An EA is when they become so obsessed with each other that they cannot stand not to be in contact. It seems that many here are thinking of EAs as local, maybe workplace infatuations or something. The internet has created many very strong EAs.

They bond through words they want to hear, attention from someone who is not there physically to give them that reality check. So, it is a very strong obsession. My DH said the first time he really didn't think he was doing anything wrong. That's what he said, but then, why was he hiding it? 
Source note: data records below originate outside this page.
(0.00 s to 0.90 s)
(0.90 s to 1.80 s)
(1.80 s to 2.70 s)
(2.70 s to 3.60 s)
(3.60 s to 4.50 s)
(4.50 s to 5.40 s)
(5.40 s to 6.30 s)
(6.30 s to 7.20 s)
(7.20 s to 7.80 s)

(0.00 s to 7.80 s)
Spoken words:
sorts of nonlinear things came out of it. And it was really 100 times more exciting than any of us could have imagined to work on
To me, I guess a PA would have been harder to deal with, but the EA was very painful as all the emotions are there, they tell each other all their feelings, a lot about how they are not happy at home, they boost each others egos which is a real draw, and then there are the "I love yous" They may not meet IRL but they have "done" it all, virtually. And sexting and sending nude pictures seals the deal.


----------



## Busy Accountant (Mar 15, 2013)

PA's and EA's both exist on a continuum of severity and heartache. I would have much preferred he used her body for pleasure a time or two than to have shared his soul with her for a year.

Please don't discount anyone's pain.


----------



## livinfree (Sep 7, 2012)

Busy Accountant said:


> PA's and EA's both exist on a continuum of severity and heartache. I would have much preferred he used her body for pleasure a time or two than to have shared his soul with her for a year.
> 
> Please don't discount anyone's pain.


Agreed, I could have worked past a ONS but my exs 1 1/2 year EA was soul crushing for me and my son. We watched her distance herself mentally, emotionally and just now physically.
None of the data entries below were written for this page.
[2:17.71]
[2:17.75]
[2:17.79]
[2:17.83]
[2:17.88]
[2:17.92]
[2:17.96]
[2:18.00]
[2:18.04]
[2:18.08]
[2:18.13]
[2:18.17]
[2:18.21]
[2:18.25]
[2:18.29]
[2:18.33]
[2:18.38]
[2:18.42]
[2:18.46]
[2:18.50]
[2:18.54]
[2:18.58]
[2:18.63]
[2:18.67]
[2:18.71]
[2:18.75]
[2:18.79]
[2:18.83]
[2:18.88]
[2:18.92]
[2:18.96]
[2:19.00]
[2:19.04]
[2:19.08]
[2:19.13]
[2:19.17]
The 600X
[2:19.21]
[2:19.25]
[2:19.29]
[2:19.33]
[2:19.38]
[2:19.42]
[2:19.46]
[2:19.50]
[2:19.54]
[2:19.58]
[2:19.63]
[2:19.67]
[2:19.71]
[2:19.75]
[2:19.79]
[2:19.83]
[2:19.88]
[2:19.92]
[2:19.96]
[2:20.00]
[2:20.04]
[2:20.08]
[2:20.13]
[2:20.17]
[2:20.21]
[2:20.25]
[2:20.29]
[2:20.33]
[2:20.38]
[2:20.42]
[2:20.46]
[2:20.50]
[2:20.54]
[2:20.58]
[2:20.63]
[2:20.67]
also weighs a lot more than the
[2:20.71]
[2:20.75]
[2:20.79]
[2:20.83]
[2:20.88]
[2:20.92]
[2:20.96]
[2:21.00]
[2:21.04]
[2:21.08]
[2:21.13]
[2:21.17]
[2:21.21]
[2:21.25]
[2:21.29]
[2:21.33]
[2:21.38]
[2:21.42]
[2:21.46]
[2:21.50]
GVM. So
The person she is now killed the wife and mother we knew all for a man she's has not seen in real life.

Yes EA's are just as damaging on some cases worse, particularly if they aren't consummated. Not getting that physical closure can exacerbate the level destruction to attain physical connection.


----------



## Horizon (Apr 4, 2013)

The Middleman said:


> This is so very true, everyone is different.
> 
> For me I would make an effort to work through an EA and reconcile, as long as I don't have to fight every inch of the way. I'm not keen on being made a choice. A PA however is a deal breaker I could never recover from and would require an act of vengeance on my part. Psychologically for me, a physical betrayal would make her someone I could never be with again and would be a critical blow to my self esteem.


That's the tough one. We are in Recon mode almost 1 month after Dday but the PA thing is doing my head in. Honestly I don't know whether I can do this - the humiliation is enormous. Then other days I feel neutral - not so bad. But this PA - once without protection mind you - has me in it's grip. Not to mention the numerous gropings in parking lots in broad daylight - something she accuses him of exaggerating!!! I don't want to be in this head space but will leaving cure the pain? The kids - it's hell pure and simple.


----------



## AngryandUsed (Jun 23, 2011)

Both EA and PA are forms of betryals.
Why should one choose between devil and deep sea?


----------



## The Middleman (Apr 30, 2012)

Horizon said:


> That's the tough one. We are in Recon mode almost 1 month after Dday but the PA thing is doing my head in. Honestly I don't know whether I can do this - the humiliation is enormous. Then other days I feel neutral - not so bad. But this PA - once without protection mind you - has me in it's grip. Not to mention the numerous gropings in parking lots in broad daylight - something she accuses him of exaggerating!!! I don't want to be in this head space but will leaving cure the pain? The kids - it's hell pure and simple.


I feel for your situation and I'm sorry that you have to be where you are. Thankfully, I haven't had to deal with that, however my position is grounded in knowing people who have. I know my personality well enough to realize that I would be going through the same emotions that you are, and then some. The unprotected physical affair would make her filthy to me, and I wouldn't be able to look at her again, much less live with her or sleep with her again. The only way I would be able to deal with it would be to unceremoniously eject her from my life and try to get even. Sounds childish, I know, but I know me and what I require. It's good for many WWs, that not every guy is like me.


----------



## OhGeesh (Jan 5, 2010)

furreal said:


> Which is worse an EA or just a PA ? What do you guys reckon...:scratchhead:


Depends on how deep the EA is? If you mean a few txt messages I could care less. If you mean thousands of messages every minute of everyday for 6 months then that's a issue.

As far as physical assuming you mean sex a ONS is the least damaging in my mind. Conversely a PA with emotions and time far worse.

All affairs are different imo. I could forgive a mild EA, a ONS, I could forgive a EA that had no chance of progressing like one country to another or thousands of miles away, 

**I COULD NOT FORGIVE A LONG LAST AFFAIR WITH EMOTIONS THOUGH**

That's how I see it.


----------